INSTRUCTIONS FOR THE TASK: In your reply, repeat every entry exactly and skip over each picture.

Dataset records:
....

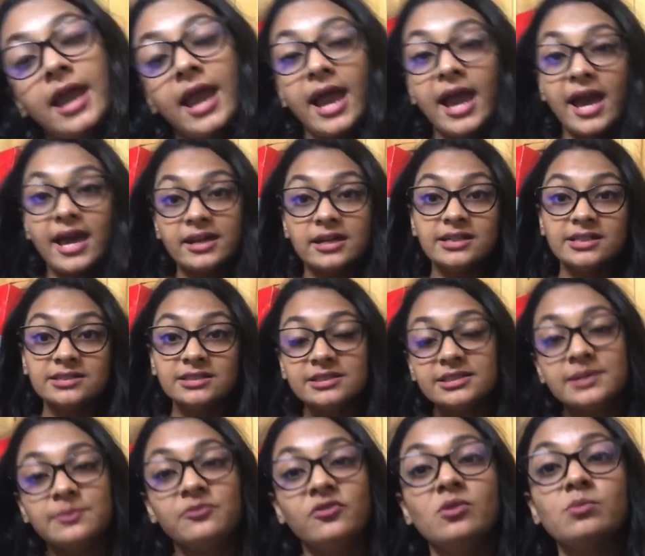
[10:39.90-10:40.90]
And another
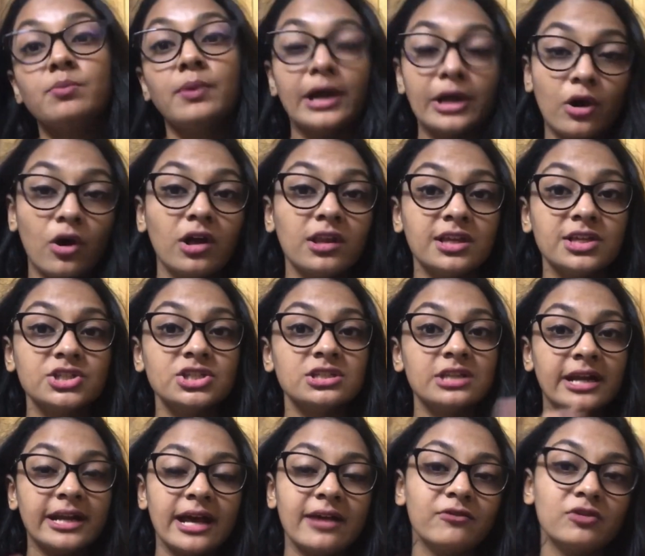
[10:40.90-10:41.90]
tip for biology
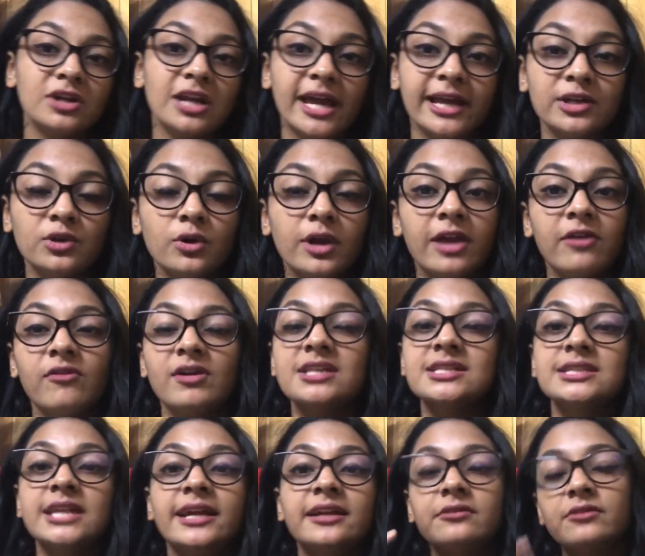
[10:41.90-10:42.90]
that I would like to give
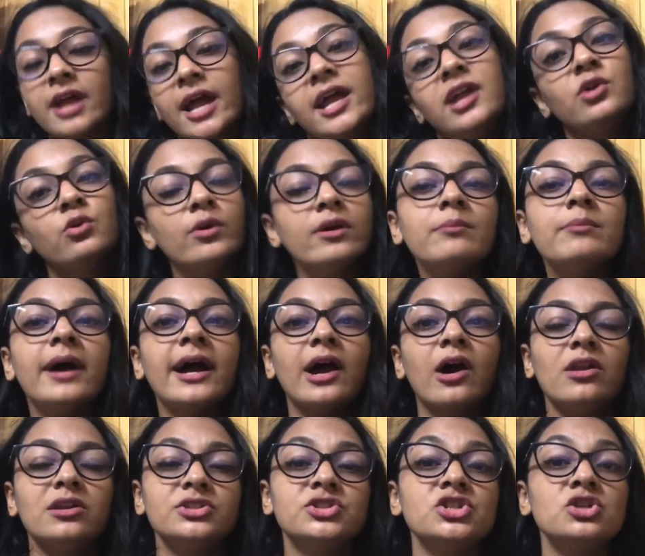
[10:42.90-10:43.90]
is like try doing
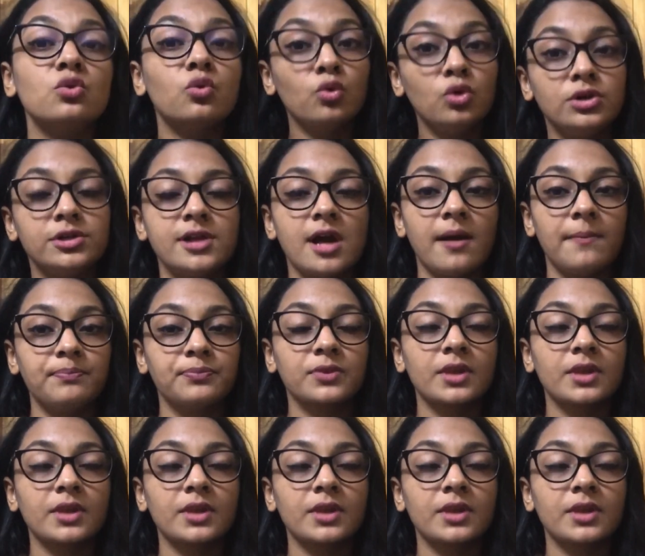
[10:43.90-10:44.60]
biology ulta.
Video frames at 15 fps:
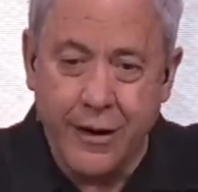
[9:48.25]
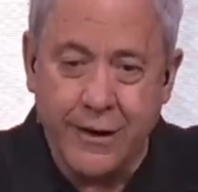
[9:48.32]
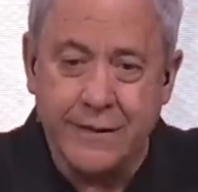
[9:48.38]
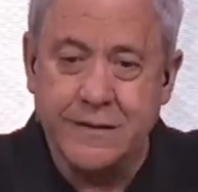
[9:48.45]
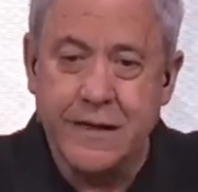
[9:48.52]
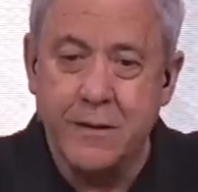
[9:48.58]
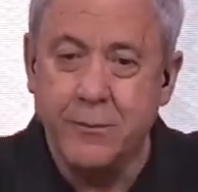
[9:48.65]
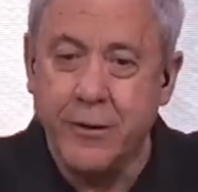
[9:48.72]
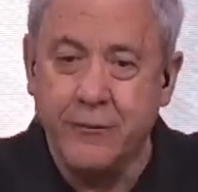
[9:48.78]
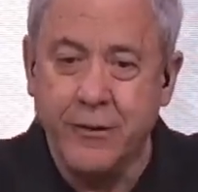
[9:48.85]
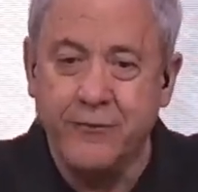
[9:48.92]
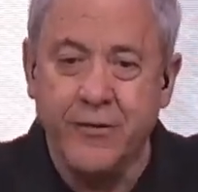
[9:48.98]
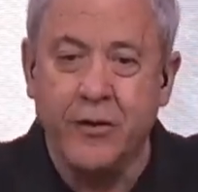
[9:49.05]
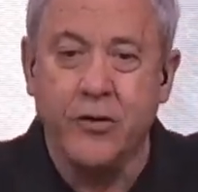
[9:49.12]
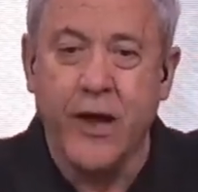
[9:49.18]
He's going to be
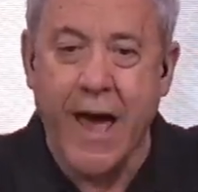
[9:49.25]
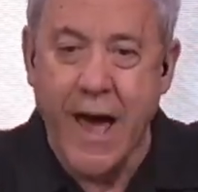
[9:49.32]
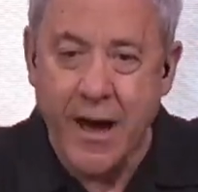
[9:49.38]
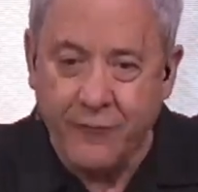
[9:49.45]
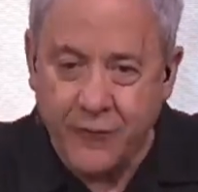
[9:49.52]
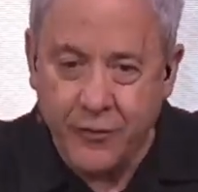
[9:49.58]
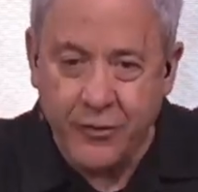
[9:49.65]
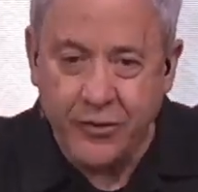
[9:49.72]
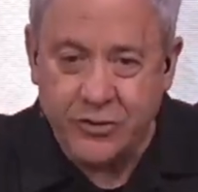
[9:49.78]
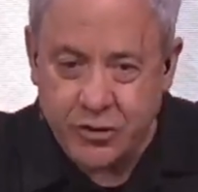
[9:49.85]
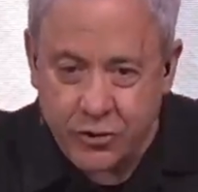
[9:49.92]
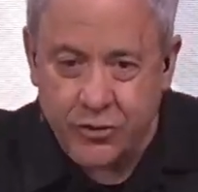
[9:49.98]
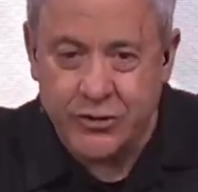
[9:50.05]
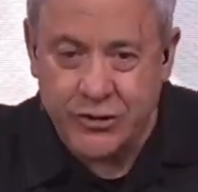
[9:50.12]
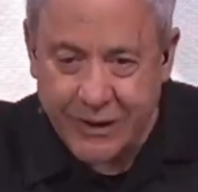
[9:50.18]
revealed after the
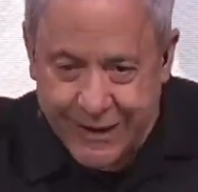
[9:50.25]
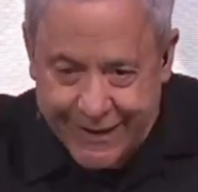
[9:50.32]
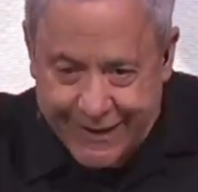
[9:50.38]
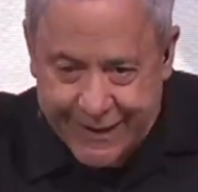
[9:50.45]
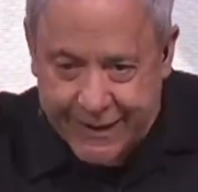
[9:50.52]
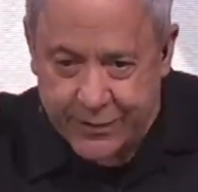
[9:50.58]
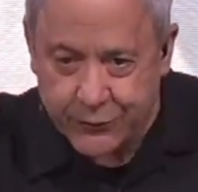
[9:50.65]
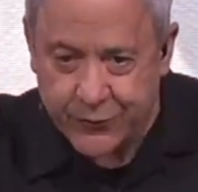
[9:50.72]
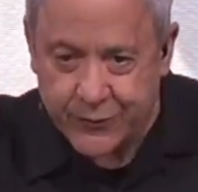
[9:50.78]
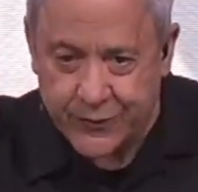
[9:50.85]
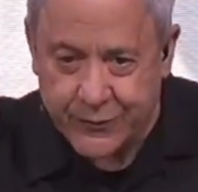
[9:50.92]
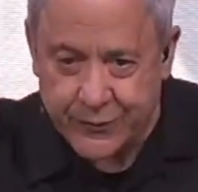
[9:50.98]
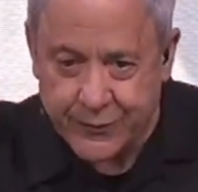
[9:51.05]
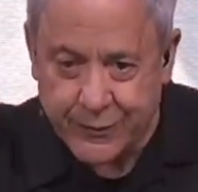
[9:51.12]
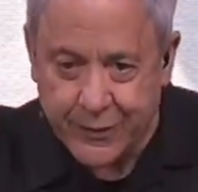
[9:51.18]
church
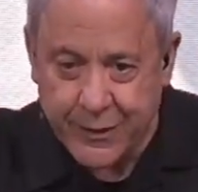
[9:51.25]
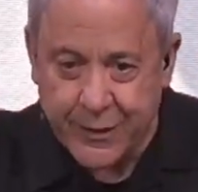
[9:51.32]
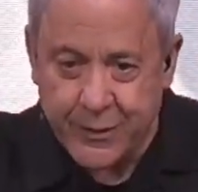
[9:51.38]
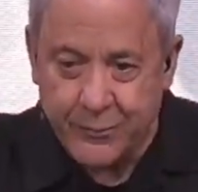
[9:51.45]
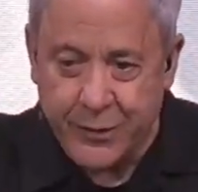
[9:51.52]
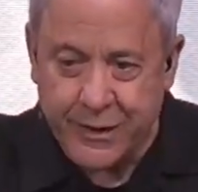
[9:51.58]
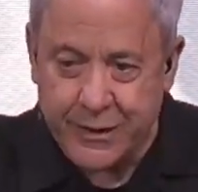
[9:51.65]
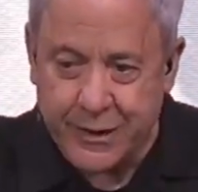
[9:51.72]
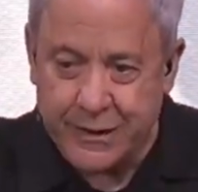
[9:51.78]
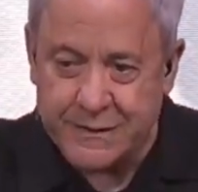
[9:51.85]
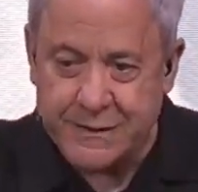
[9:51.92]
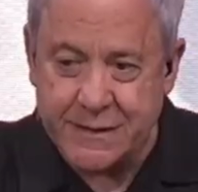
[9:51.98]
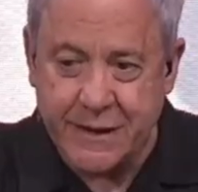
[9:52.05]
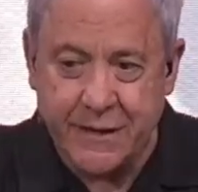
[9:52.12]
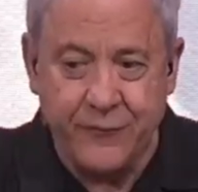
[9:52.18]
leaves,
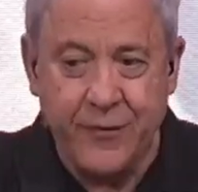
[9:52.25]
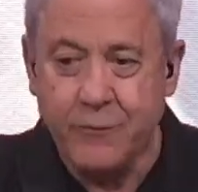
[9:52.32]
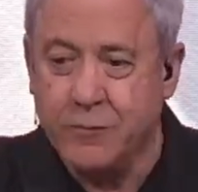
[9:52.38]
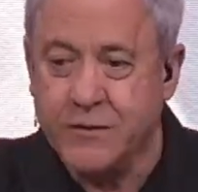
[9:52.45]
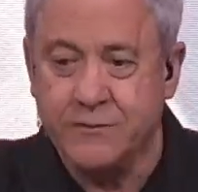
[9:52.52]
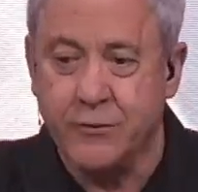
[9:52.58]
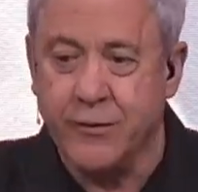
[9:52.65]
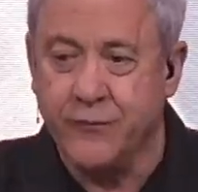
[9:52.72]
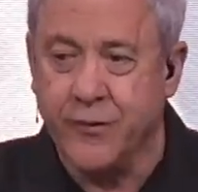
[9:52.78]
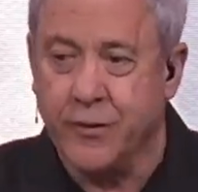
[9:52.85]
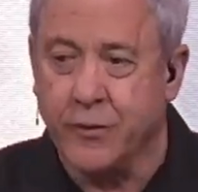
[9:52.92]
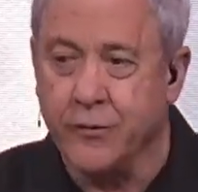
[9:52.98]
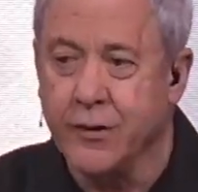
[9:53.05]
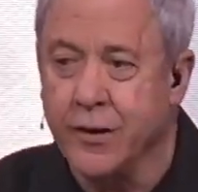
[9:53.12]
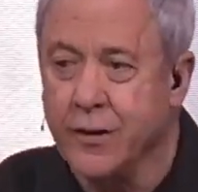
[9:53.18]
because if he was
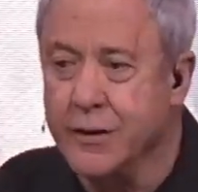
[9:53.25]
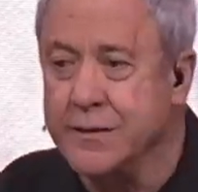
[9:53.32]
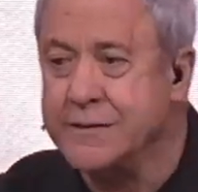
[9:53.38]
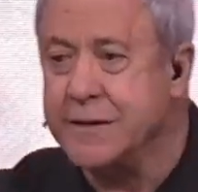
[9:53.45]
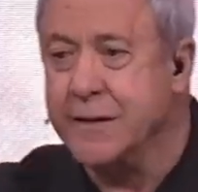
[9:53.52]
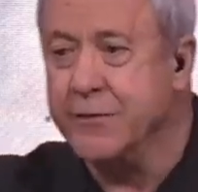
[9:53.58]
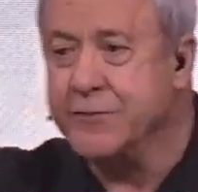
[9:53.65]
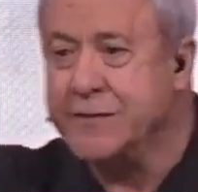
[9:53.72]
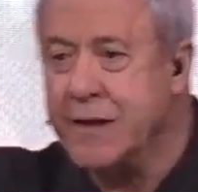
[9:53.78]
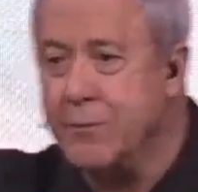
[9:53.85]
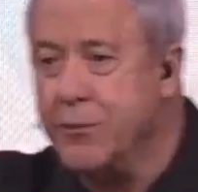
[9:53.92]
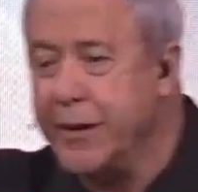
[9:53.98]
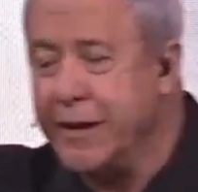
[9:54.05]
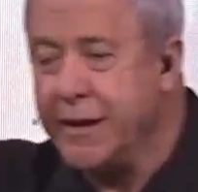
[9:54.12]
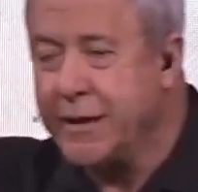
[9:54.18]
revealed, listen, if
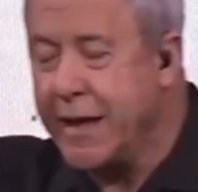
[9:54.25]
somebody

....

EXERCISE OUTPUT:
[10:39.90-10:40.90]
And another
[10:40.90-10:41.90]
tip for biology
[10:41.90-10:42.90]
that I would like to give
[10:42.90-10:43.90]
is like try doing
[10:43.90-10:44.60]
biology ulta.
Video frames at 15 fps:
[9:48.25]
[9:48.32]
[9:48.38]
[9:48.45]
[9:48.52]
[9:48.58]
[9:48.65]
[9:48.72]
[9:48.78]
[9:48.85]
[9:48.92]
[9:48.98]
[9:49.05]
[9:49.12]
[9:49.18]
He's going to be
[9:49.25]
[9:49.32]
[9:49.38]
[9:49.45]
[9:49.52]
[9:49.58]
[9:49.65]
[9:49.72]
[9:49.78]
[9:49.85]
[9:49.92]
[9:49.98]
[9:50.05]
[9:50.12]
[9:50.18]
revealed after the
[9:50.25]
[9:50.32]
[9:50.38]
[9:50.45]
[9:50.52]
[9:50.58]
[9:50.65]
[9:50.72]
[9:50.78]
[9:50.85]
[9:50.92]
[9:50.98]
[9:51.05]
[9:51.12]
[9:51.18]
church
[9:51.25]
[9:51.32]
[9:51.38]
[9:51.45]
[9:51.52]
[9:51.58]
[9:51.65]
[9:51.72]
[9:51.78]
[9:51.85]
[9:51.92]
[9:51.98]
[9:52.05]
[9:52.12]
[9:52.18]
leaves,
[9:52.25]
[9:52.32]
[9:52.38]
[9:52.45]
[9:52.52]
[9:52.58]
[9:52.65]
[9:52.72]
[9:52.78]
[9:52.85]
[9:52.92]
[9:52.98]
[9:53.05]
[9:53.12]
[9:53.18]
because if he was
[9:53.25]
[9:53.32]
[9:53.38]
[9:53.45]
[9:53.52]
[9:53.58]
[9:53.65]
[9:53.72]
[9:53.78]
[9:53.85]
[9:53.92]
[9:53.98]
[9:54.05]
[9:54.12]
[9:54.18]
revealed, listen, if
[9:54.25]
somebody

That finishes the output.